The dogma in memory circles states that the conversion of short-term memories to long-term storage requires protein syntheses. Part of the support for this tenet comes from experiments where application of protein synthesis inhibitors produce amnesia in experimental animals. But the story may be a bit more complicated, says a paper out this week in PNAS online. Clinton Canal, Qing Chang, and Paul Gold of the University of Illinois at Urbana-Champaign, show that injection of anisomycin into the amygdala of rats results in a massive release of neurotransmitters, which could explain the memory effects of the widely used protein synthesis inhibitor. While not a dogma-buster (there are other lines of evidence for the requirement of protein synthesis in long-term memory), the study should serve as a cautionary tale about the use of “dirty” pharmacological agents in complex biological systems.
The accepted model of memory formation includes an early phase, independent of protein synthesis, and a later phase, where a permanent memory is written in the protein record of cells. In animals, injection of protein syntheses inhibitors before a training regimen allows the formation of short-term memory, but not long-term memory. Citing many experimental exceptions to this rule, the authors explored alternative actions of one protein synthesis inhibitor, anisomycin, in a test of memory in rats, requiring they learn to avoid a mild electric foot-shock.
When the researchers injected anisomycin into the amygdala, followed by the foot-shock training, inhibition of protein synthesis was apparent by a lack of newly made c-Fos protein, and the rats did not remember the training 48 hours later. The investigators then used microdialysis to measure release of the neurotransmitters norepinephrine (NE), dopamine (DA), and serotonin (5-HT) at the site of the anisomycin infusion and found it to be increased from 12-fold (for norepinephrine) to 50-fold (for DA and 5-HT) just after the time of injection. Between 2 and 3 hours later, the levels of NE and DA had dropped below normal, where they remained for at least 8 hours. By 48 hours, all three neurotransmitters recovered to baseline.
Norepinephrine is well known to modulate memory, so to test whether the spike and decline in NE accounted for the animals’ amnesia, the researchers injected the β-adrenergic receptor antagonist propranolol before anisomycin, or the agonist clenbuterol after, to coincide with the peak increases or decreases in NE, respectively. They found that either of these interventions ameliorated amnesia, even in the presence of a continued block in protein synthesis. Finally, they showed that dosing NE itself before training impaired memory to a similar extent as anisomycin. “These findings suggest that altered release of neurotransmitters may mediate amnesia produced by anisomycin,” the authors conclude.

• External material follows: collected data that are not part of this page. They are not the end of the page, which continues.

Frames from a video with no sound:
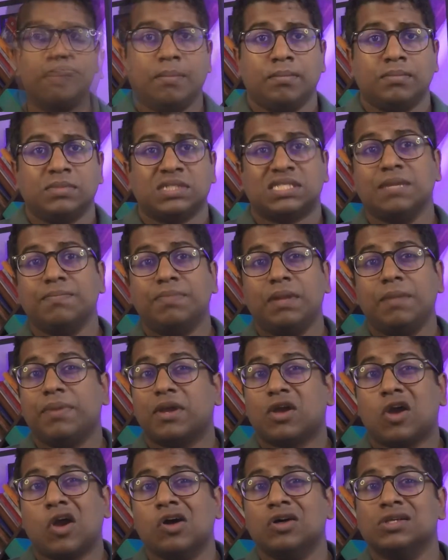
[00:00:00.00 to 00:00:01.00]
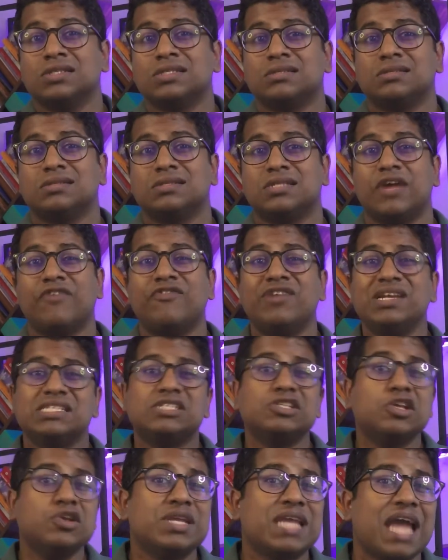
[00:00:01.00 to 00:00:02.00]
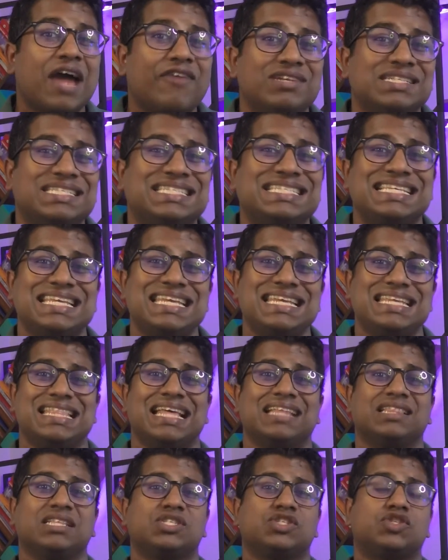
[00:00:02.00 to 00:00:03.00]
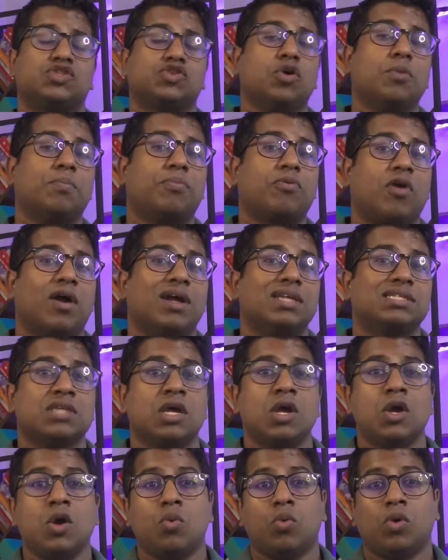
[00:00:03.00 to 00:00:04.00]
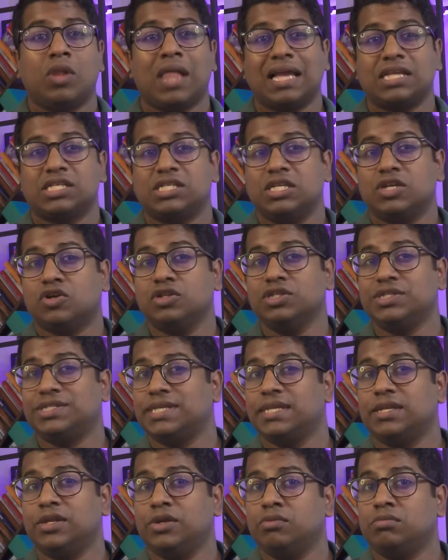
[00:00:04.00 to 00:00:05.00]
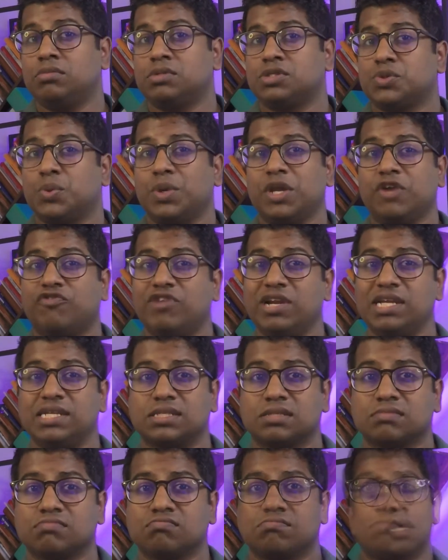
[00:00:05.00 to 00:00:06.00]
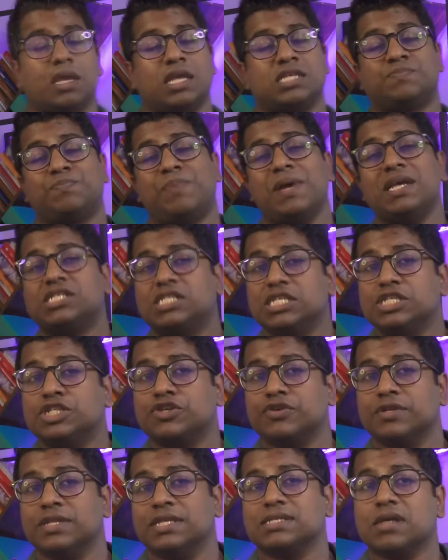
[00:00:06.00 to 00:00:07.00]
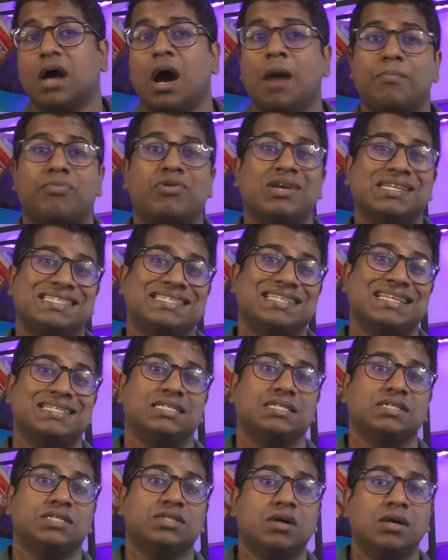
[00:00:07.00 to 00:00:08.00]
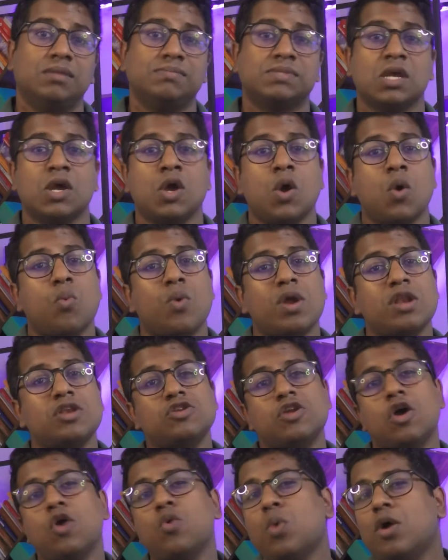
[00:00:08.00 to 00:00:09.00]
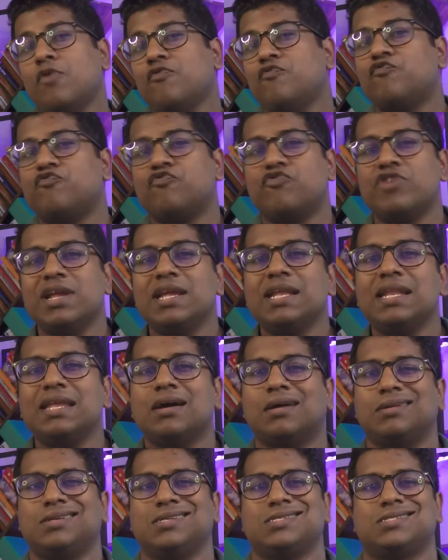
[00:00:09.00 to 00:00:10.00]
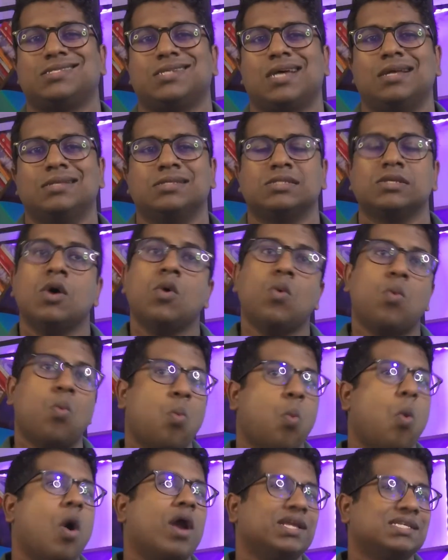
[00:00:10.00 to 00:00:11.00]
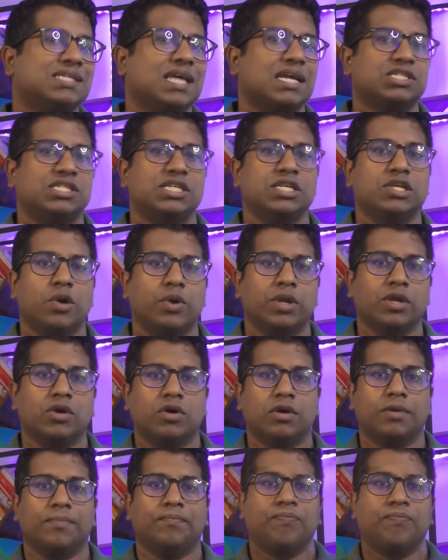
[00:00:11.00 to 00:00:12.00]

Simply because there is no guarantee that the stock price will actually continue to increase, especially during these unprecedented times when no one really understands what is actually going on.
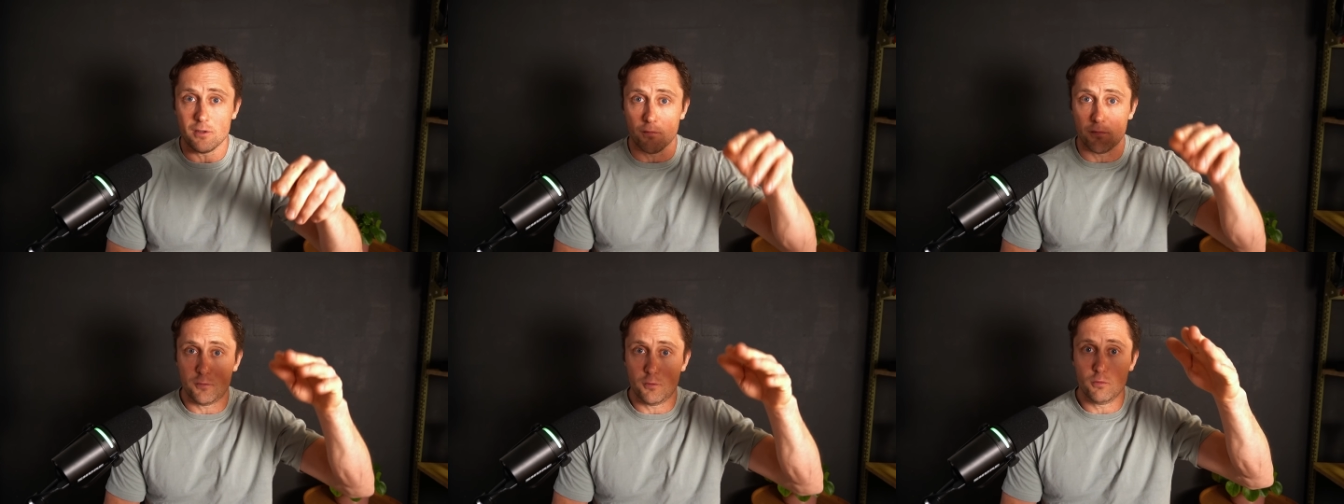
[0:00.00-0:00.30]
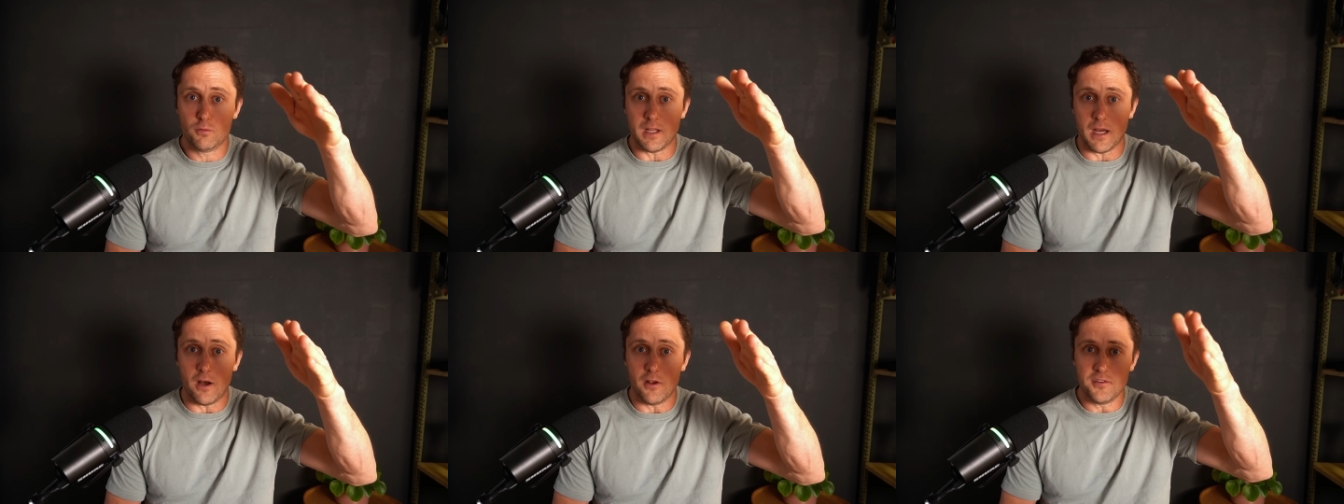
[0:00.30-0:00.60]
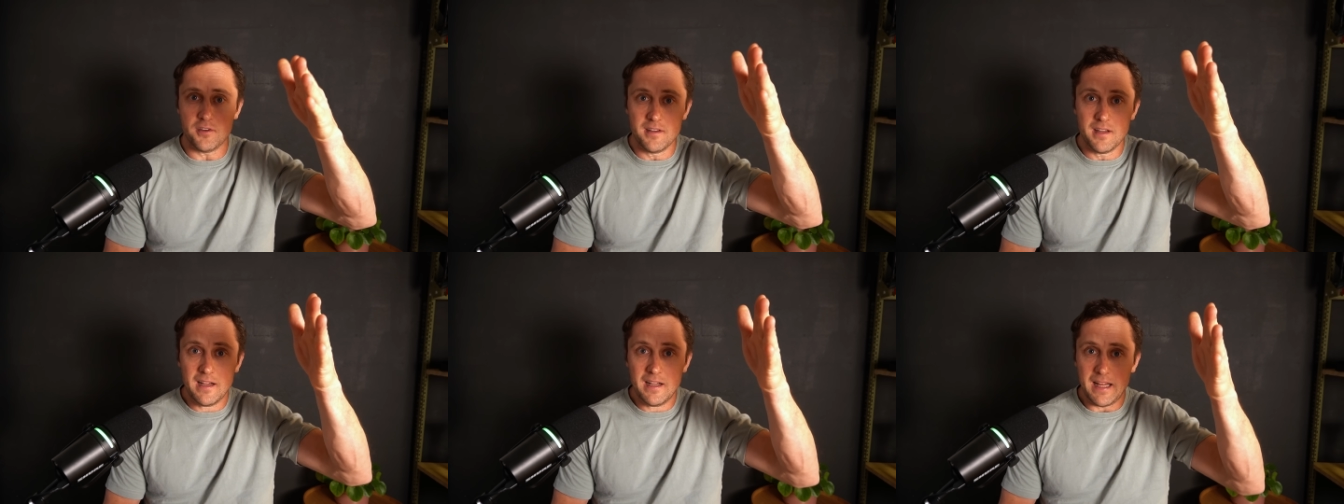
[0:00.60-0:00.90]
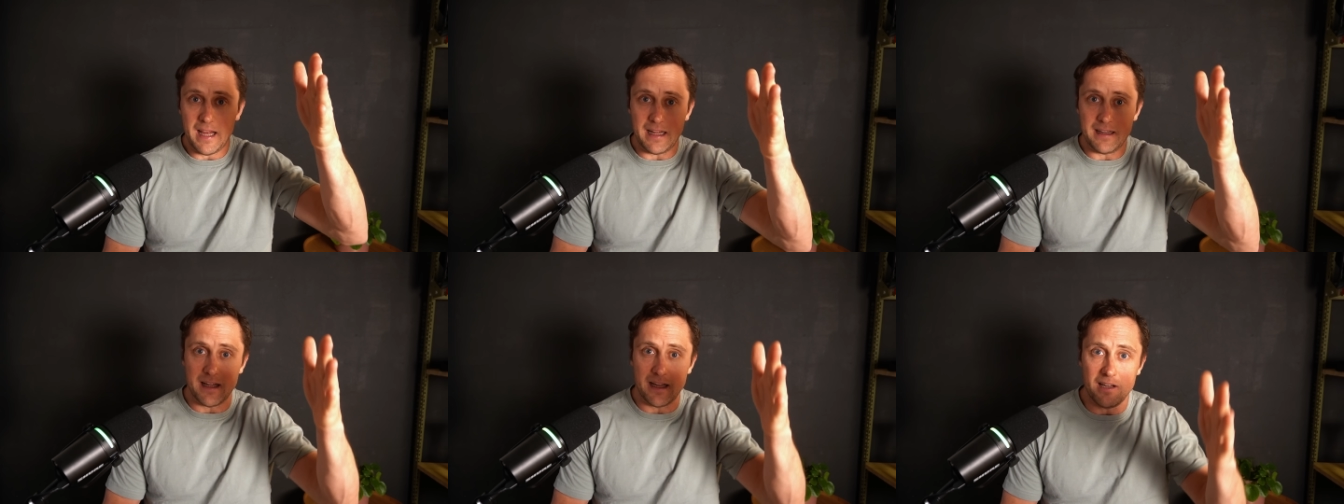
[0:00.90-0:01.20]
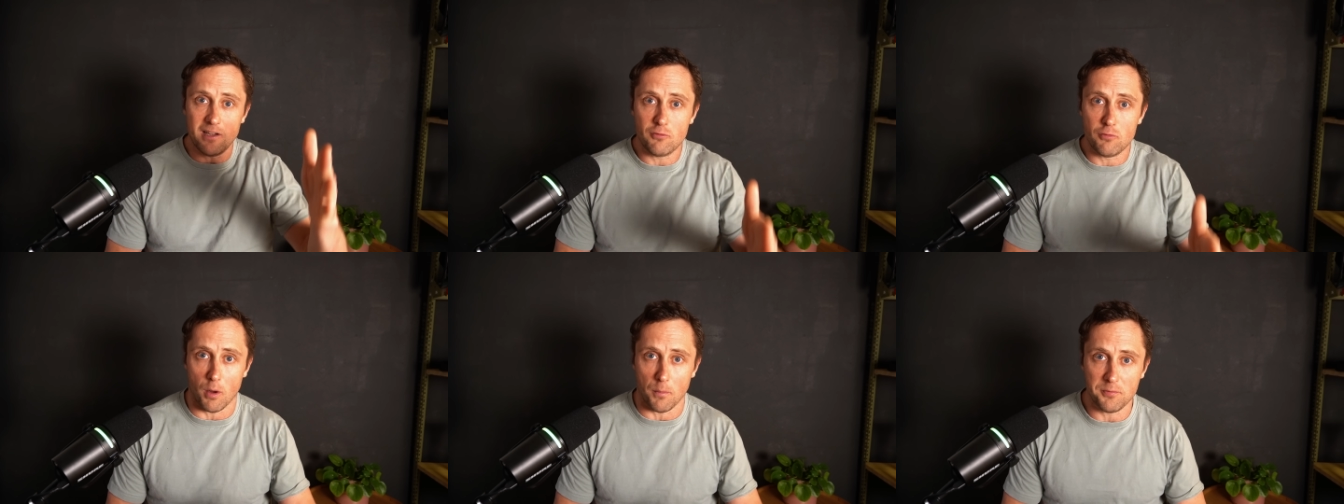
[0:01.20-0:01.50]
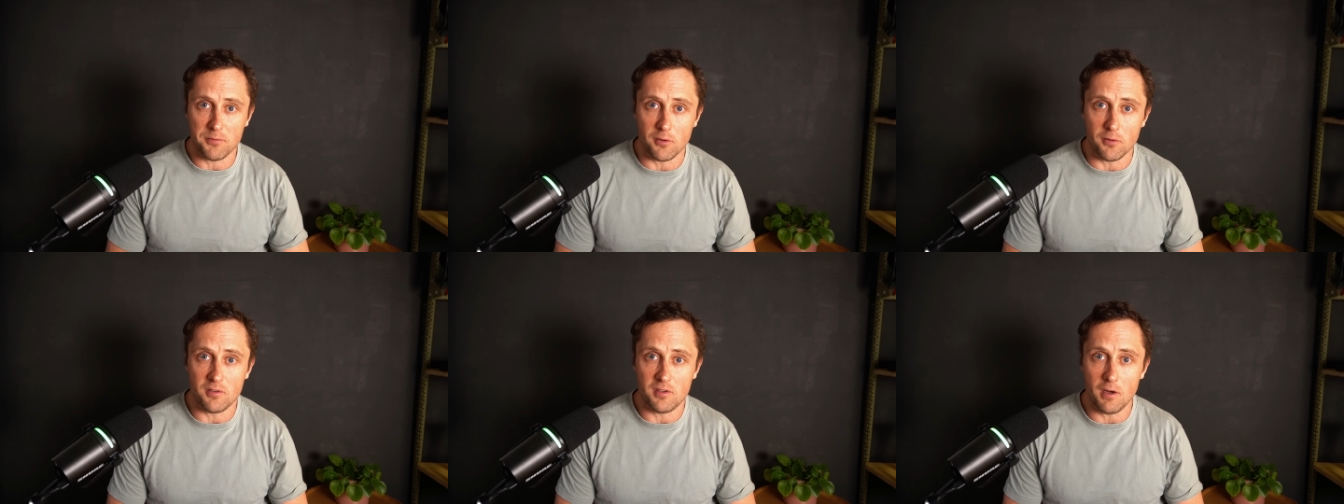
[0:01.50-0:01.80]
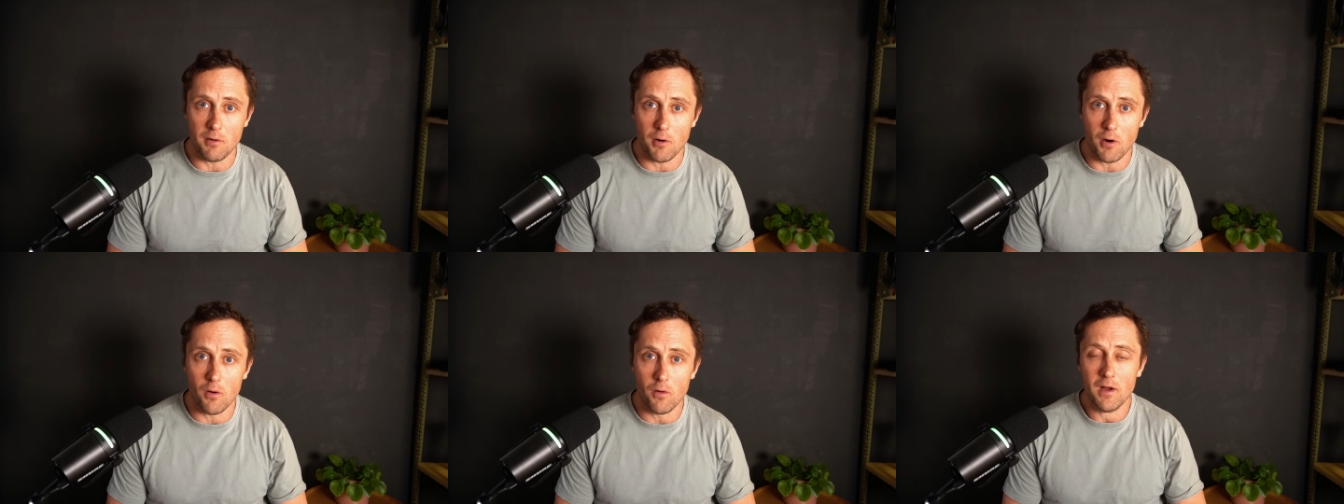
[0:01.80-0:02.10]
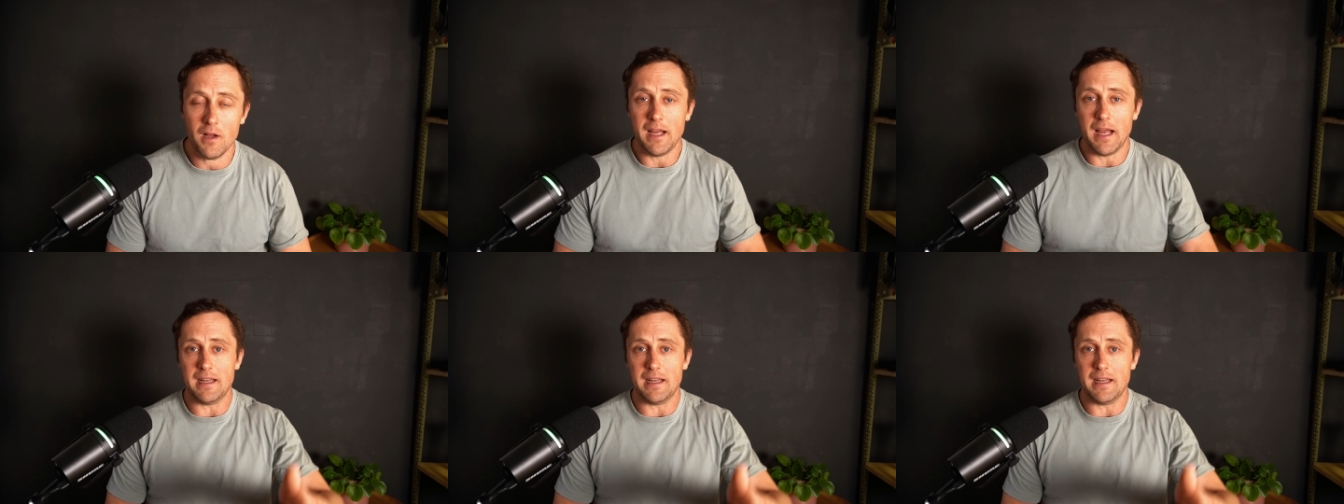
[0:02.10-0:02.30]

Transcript: of 2000, and then it drops to zero,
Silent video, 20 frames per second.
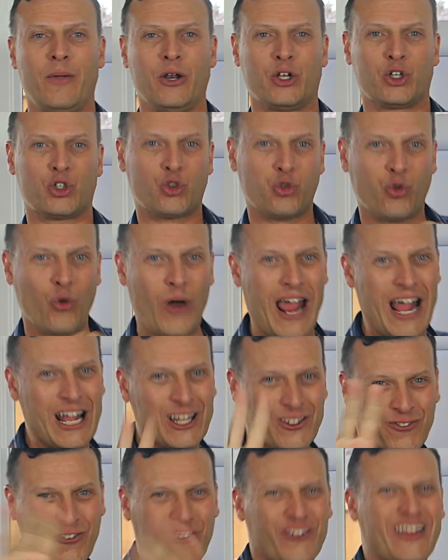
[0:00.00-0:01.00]
I'm going to
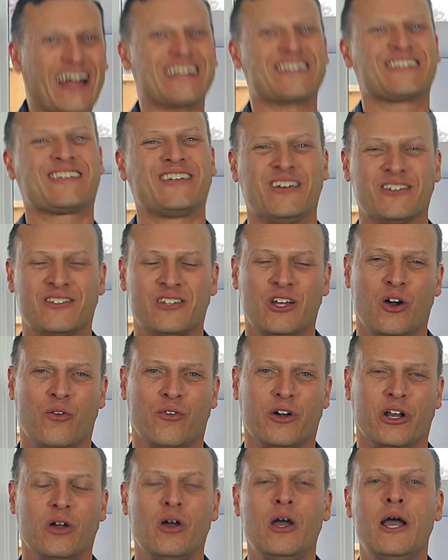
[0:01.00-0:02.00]
transfer that skill set over to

They do not know if the effect on neurotransmitters is special to anisomycin, or a general property of protein synthesis inhibitors, or if the long-term changes in neurotransmitters reflect changes in protein synthesis.
The findings do not rule out de novo protein synthesis playing a role in memory formation. Rather, they inject a note of caution in drawing conclusions based on the use of nonspecific inhibitors. Fortunately, the increasing availability of targeted genetic and biochemical approaches are superseding the use of such pharmacological agents, and offer a wealth of independent and more detailed evidence for the role of protein syntheses in memory consolidation (for a recent example, see ARF news story on Costa-Mattioli et al., 2007).—Pat McCaffrey
- Canal CE, Chang Q, Gold PE. Amnesia produced by altered release of neurotransmitters after intraamygdala injections of a protein synthesis inhibitor. Proc Natl Acad Sci U S A. 2007 Jul 24;104(30):12500-5. PubMed.